法律上は何も問題ないはずだが、フェリクスは何を言いたかったのだろうか。
ダンスを終えてフェリクスから開放されたリズは、真っ先にそのことを報告しにアレクシスの元へと向かった。
しかし、彼のそばにたどり着く前に、物凄い音でガラスが割れる音が聞こえてきた。
「キャー!」
「魔獣だー!」
窓側にいた貴族達の叫び声とともに、会場内へ一匹の鳥型魔獣が押し入ってきたのだ。
その魔獣は、一直線にとある方向へと突撃しようとしている。
その先にいる人物が誰であるか気づいたリズは、慌てて駆けだした。
「アレクシス!!」
剣さえあれば、アレクシスやバルリング兄弟によって魔獣と対峙することができたであろうが、会場内は剣の持ち込みが禁止されている。
そのことを、この一瞬でリズが思い出して駆けだしたわけではない。
前世の死因がそうであったように、目の前で危険に晒されている大切な者がいれば、反射的にかばってしまうのがリズの性格だ。
「リズ! 来るな!」
リズの叫び声で気が付いたアレクシスが、必死な表情でリズに止まるよう叫び返したが、リズの動きを止めることはできない。
リズはひたすらアレクシスをかばいたい一心で、彼の胸に飛び込んだ。
アレクシスに抱きついた勢いで、彼を床へと押し倒したリズ。
そのままの状態で、魔獣の攻撃に対して身構えた。
しかし、魔獣の断末魔のような鳴き声とともに、辺りはシンっと静まりかえる。
一向に衝撃が与えられないので、リズは固く閉ざしていた瞳を薄っすら開いてみた。
(あ…………あれ?)
とりあえずアレクシスは、無事のようだ。
彼の顔を真っ先に確認したリズは、痛みは感じていない様子の彼にホッとする。
けれどアレクシスはどこかを凝視しており、目を見開いて驚いているのだ。

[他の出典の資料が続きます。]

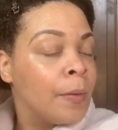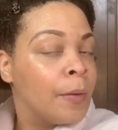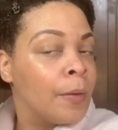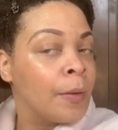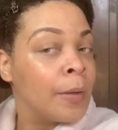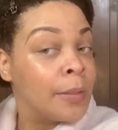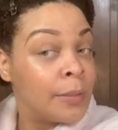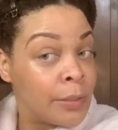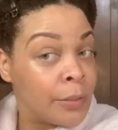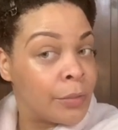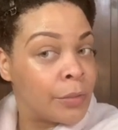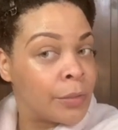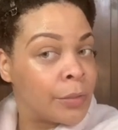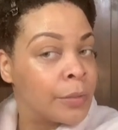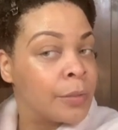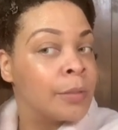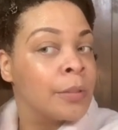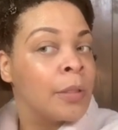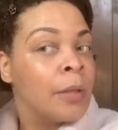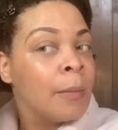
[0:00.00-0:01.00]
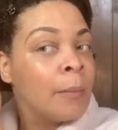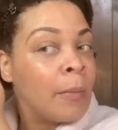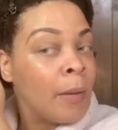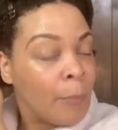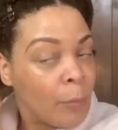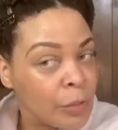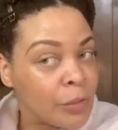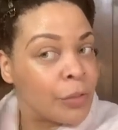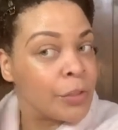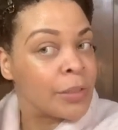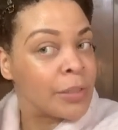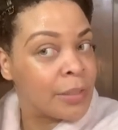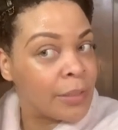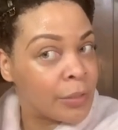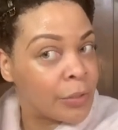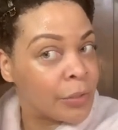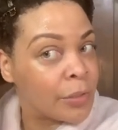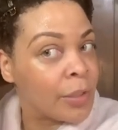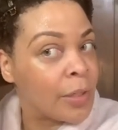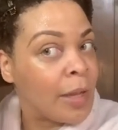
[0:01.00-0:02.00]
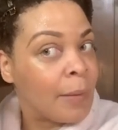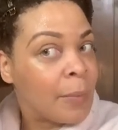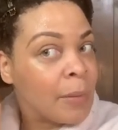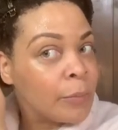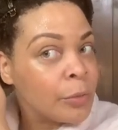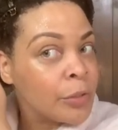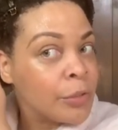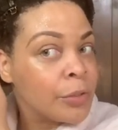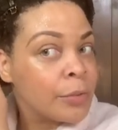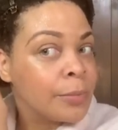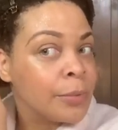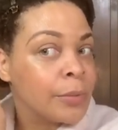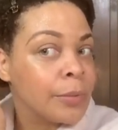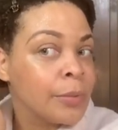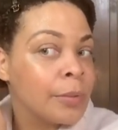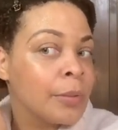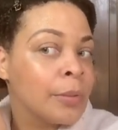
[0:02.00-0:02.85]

conditioner, my moisture conditioner, not my Shampoo.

誰かが魔獣を倒してくれたのだとしても、それほど驚くとは思えない。
「…………リズ。これは……?」
リズの顔も見ずに、アレクシスはそう呟いた。
「…………えっ?」
何がだろうと思いながら、リズもアレクシスの視線の先へ振り返ってみる。
「えっ……。なにこれ……?」
目に映ったのは、透明のドームのようなもの。
無数の六角形の膜で形成されているようで、うっすら光を帯びていることで、それがドームだと認識できる。
そのドームはリズとアレクシスだけではなく、バルリング兄弟やエディットまですっぽりと覆っていた。
「魔獣は……?」
再びリズが質問すると、アレクシスは呆けた顔で「それに触れた瞬間、掻き消えたよ……」と呟いた。
(魔獣を消し去れるドームって、まさか……)
公宮図書館で借りた本の中に、これと似たような現象が記載されていた。そしてリズが借りた本は『鏡の中の聖女』しかない。
それを口にしようとした瞬間、周りの貴族から声が上がった。
「聖女だ! 聖女の力が発現したんだ!」
「公女殿下は紛れもなく、聖女の魂をお持ちなのだわ!」
(ウソ……でしょ……)
聖女の力はどの世でも必ず発現するものではないし、ましてやリズに聖女の力が発現するはずがない。前世で読んだ小説は、そのようなストーリーではなかったのだから。
信じられない気持ちでリズは立ち上がろうとした。
しかし膝立ちになった瞬間、ぐらりと視界が揺れる。
起き上がっていられないほどの眩暈に襲われたリズは、アレクシスの胸に崩れ落ちた。